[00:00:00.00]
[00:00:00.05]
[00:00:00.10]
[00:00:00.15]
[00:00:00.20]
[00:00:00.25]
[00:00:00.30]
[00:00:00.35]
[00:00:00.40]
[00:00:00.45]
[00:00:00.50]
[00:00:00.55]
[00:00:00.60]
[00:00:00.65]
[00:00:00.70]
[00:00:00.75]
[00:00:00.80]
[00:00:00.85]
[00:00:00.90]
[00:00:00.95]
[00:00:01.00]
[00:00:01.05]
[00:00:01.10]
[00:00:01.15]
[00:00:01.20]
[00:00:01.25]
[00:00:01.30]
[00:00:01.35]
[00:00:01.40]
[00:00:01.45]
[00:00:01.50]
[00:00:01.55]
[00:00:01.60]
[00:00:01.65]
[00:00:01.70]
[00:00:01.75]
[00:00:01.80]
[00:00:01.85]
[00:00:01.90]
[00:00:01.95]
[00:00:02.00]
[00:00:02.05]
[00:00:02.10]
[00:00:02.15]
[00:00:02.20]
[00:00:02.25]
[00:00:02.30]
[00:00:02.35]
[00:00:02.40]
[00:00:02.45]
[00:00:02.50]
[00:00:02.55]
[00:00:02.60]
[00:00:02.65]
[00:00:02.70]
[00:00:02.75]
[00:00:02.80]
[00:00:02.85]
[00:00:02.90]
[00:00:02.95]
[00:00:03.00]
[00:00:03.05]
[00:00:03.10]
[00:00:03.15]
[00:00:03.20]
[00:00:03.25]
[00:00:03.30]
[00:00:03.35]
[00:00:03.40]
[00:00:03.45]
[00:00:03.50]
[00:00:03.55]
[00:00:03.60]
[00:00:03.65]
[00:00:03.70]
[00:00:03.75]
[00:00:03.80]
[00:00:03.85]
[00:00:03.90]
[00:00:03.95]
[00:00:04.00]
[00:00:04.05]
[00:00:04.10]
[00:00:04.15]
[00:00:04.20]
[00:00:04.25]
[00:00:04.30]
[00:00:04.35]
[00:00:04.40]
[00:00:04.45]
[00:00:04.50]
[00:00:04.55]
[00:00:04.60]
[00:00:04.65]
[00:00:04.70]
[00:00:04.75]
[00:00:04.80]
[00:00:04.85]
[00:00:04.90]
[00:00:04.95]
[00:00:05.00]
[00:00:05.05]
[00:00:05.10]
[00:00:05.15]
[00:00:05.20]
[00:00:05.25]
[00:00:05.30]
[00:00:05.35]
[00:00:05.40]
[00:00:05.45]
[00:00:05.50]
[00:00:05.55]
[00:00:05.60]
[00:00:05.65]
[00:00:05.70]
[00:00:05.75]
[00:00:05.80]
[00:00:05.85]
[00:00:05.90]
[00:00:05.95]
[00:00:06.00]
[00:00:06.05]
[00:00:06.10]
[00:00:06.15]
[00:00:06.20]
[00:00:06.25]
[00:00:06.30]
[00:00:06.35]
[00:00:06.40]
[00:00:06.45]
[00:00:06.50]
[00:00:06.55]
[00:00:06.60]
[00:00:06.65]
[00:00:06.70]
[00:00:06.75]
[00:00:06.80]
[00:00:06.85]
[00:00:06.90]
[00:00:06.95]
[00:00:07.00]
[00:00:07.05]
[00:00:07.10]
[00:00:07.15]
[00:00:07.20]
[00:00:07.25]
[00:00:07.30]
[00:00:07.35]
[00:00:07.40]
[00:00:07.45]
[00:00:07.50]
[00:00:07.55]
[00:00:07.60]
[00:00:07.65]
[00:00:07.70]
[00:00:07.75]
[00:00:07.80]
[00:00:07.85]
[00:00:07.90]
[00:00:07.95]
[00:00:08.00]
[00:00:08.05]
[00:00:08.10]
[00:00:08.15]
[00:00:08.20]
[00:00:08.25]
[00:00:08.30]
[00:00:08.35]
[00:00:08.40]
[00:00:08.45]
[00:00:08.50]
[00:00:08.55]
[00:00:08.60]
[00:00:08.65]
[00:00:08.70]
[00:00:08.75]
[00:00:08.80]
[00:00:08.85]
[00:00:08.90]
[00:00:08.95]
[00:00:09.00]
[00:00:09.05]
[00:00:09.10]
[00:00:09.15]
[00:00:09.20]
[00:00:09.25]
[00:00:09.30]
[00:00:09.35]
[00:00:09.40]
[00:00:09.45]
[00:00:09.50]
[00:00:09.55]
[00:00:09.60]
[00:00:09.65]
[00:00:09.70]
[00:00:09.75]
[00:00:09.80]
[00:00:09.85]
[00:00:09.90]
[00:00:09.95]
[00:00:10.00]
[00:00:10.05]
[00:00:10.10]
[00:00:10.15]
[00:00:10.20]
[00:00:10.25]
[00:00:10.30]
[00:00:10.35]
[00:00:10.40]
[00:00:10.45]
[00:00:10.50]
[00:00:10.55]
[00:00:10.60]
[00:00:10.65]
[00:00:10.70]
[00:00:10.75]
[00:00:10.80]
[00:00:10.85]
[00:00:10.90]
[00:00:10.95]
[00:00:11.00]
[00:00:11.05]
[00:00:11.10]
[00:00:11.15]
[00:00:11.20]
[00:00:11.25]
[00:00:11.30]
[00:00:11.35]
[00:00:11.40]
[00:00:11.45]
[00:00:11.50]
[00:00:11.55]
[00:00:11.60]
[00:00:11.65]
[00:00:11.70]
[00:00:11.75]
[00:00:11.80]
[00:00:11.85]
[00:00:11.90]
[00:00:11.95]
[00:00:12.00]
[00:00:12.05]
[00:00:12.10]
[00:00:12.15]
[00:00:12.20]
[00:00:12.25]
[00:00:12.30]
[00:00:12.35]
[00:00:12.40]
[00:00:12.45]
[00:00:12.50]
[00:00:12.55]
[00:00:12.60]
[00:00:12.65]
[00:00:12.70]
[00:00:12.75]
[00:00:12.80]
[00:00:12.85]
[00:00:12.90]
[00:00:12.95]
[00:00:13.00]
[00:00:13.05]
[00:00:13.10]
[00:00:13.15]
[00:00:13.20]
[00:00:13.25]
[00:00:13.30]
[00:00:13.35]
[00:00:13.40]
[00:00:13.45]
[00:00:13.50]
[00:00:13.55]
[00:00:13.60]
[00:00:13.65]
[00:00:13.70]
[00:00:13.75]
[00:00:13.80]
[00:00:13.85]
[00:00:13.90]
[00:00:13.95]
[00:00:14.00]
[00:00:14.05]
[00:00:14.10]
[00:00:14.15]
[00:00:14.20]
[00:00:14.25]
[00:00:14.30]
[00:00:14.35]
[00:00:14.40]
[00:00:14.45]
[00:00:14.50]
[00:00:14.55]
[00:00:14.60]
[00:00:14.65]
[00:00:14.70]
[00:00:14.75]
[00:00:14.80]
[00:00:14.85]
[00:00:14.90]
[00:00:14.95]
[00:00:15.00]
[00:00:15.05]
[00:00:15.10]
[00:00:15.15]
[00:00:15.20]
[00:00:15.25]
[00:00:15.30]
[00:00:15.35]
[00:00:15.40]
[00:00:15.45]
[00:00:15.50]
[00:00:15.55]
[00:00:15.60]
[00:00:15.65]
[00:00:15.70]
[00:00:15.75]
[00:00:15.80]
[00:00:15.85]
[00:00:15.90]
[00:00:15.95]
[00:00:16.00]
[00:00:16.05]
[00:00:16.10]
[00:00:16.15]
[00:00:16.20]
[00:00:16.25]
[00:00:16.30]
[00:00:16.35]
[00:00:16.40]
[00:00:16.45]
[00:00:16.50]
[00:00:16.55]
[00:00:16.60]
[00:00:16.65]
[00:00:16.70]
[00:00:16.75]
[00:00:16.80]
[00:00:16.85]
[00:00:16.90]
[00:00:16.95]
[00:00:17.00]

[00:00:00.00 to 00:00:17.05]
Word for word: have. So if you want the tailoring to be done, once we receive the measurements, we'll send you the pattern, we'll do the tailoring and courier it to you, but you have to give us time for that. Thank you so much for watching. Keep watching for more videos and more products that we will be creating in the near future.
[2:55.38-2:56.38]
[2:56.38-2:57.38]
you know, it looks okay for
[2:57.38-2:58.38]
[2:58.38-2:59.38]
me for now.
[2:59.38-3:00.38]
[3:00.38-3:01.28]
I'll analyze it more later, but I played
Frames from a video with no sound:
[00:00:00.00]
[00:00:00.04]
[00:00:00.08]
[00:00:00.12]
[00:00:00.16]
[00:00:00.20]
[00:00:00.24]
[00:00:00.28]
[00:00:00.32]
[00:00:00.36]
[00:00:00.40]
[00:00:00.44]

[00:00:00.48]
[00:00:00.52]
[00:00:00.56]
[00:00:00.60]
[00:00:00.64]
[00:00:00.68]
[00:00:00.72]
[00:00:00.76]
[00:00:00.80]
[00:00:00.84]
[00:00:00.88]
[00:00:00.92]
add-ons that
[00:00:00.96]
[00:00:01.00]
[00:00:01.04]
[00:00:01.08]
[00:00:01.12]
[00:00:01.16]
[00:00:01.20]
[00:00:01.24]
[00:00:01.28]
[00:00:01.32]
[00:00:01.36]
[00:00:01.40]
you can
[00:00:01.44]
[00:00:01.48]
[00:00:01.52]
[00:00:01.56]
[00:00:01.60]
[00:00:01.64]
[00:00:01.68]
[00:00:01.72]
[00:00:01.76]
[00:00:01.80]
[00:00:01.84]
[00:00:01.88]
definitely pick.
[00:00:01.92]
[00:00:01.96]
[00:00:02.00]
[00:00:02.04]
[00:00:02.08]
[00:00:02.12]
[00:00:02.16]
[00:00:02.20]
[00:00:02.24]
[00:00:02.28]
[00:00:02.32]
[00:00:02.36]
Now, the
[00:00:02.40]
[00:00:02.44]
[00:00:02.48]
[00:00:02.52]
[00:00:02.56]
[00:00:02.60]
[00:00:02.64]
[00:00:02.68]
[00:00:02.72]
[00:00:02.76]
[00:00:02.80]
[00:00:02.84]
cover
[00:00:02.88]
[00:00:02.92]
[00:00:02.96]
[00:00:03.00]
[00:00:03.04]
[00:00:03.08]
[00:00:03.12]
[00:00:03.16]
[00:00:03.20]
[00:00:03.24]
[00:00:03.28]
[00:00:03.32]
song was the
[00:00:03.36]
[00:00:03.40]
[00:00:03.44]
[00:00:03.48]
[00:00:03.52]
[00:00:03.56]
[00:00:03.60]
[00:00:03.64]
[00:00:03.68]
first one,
————
* Exercise directions *
Please transcribe only the lines in the records above running from the line that has "[00:00:15.70]" through the line that has "[00:00:02.88]", both included, exactly as they appear.

* Task result *
[00:00:15.70]
[00:00:15.75]
[00:00:15.80]
[00:00:15.85]
[00:00:15.90]
[00:00:15.95]
[00:00:16.00]
[00:00:16.05]
[00:00:16.10]
[00:00:16.15]
[00:00:16.20]
[00:00:16.25]
[00:00:16.30]
[00:00:16.35]
[00:00:16.40]
[00:00:16.45]
[00:00:16.50]
[00:00:16.55]
[00:00:16.60]
[00:00:16.65]
[00:00:16.70]
[00:00:16.75]
[00:00:16.80]
[00:00:16.85]
[00:00:16.90]
[00:00:16.95]
[00:00:17.00]

[00:00:00.00 to 00:00:17.05]
Word for word: have. So if you want the tailoring to be done, once we receive the measurements, we'll send you the pattern, we'll do the tailoring and courier it to you, but you have to give us time for that. Thank you so much for watching. Keep watching for more videos and more products that we will be creating in the near future.
[2:55.38-2:56.38]
[2:56.38-2:57.38]
you know, it looks okay for
[2:57.38-2:58.38]
[2:58.38-2:59.38]
me for now.
[2:59.38-3:00.38]
[3:00.38-3:01.28]
I'll analyze it more later, but I played
Frames from a video with no sound:
[00:00:00.00]
[00:00:00.04]
[00:00:00.08]
[00:00:00.12]
[00:00:00.16]
[00:00:00.20]
[00:00:00.24]
[00:00:00.28]
[00:00:00.32]
[00:00:00.36]
[00:00:00.40]
[00:00:00.44]

[00:00:00.48]
[00:00:00.52]
[00:00:00.56]
[00:00:00.60]
[00:00:00.64]
[00:00:00.68]
[00:00:00.72]
[00:00:00.76]
[00:00:00.80]
[00:00:00.84]
[00:00:00.88]
[00:00:00.92]
add-ons that
[00:00:00.96]
[00:00:01.00]
[00:00:01.04]
[00:00:01.08]
[00:00:01.12]
[00:00:01.16]
[00:00:01.20]
[00:00:01.24]
[00:00:01.28]
[00:00:01.32]
[00:00:01.36]
[00:00:01.40]
you can
[00:00:01.44]
[00:00:01.48]
[00:00:01.52]
[00:00:01.56]
[00:00:01.60]
[00:00:01.64]
[00:00:01.68]
[00:00:01.72]
[00:00:01.76]
[00:00:01.80]
[00:00:01.84]
[00:00:01.88]
definitely pick.
[00:00:01.92]
[00:00:01.96]
[00:00:02.00]
[00:00:02.04]
[00:00:02.08]
[00:00:02.12]
[00:00:02.16]
[00:00:02.20]
[00:00:02.24]
[00:00:02.28]
[00:00:02.32]
[00:00:02.36]
Now, the
[00:00:02.40]
[00:00:02.44]
[00:00:02.48]
[00:00:02.52]
[00:00:02.56]
[00:00:02.60]
[00:00:02.64]
[00:00:02.68]
[00:00:02.72]
[00:00:02.76]
[00:00:02.80]
[00:00:02.84]
cover
[00:00:02.88]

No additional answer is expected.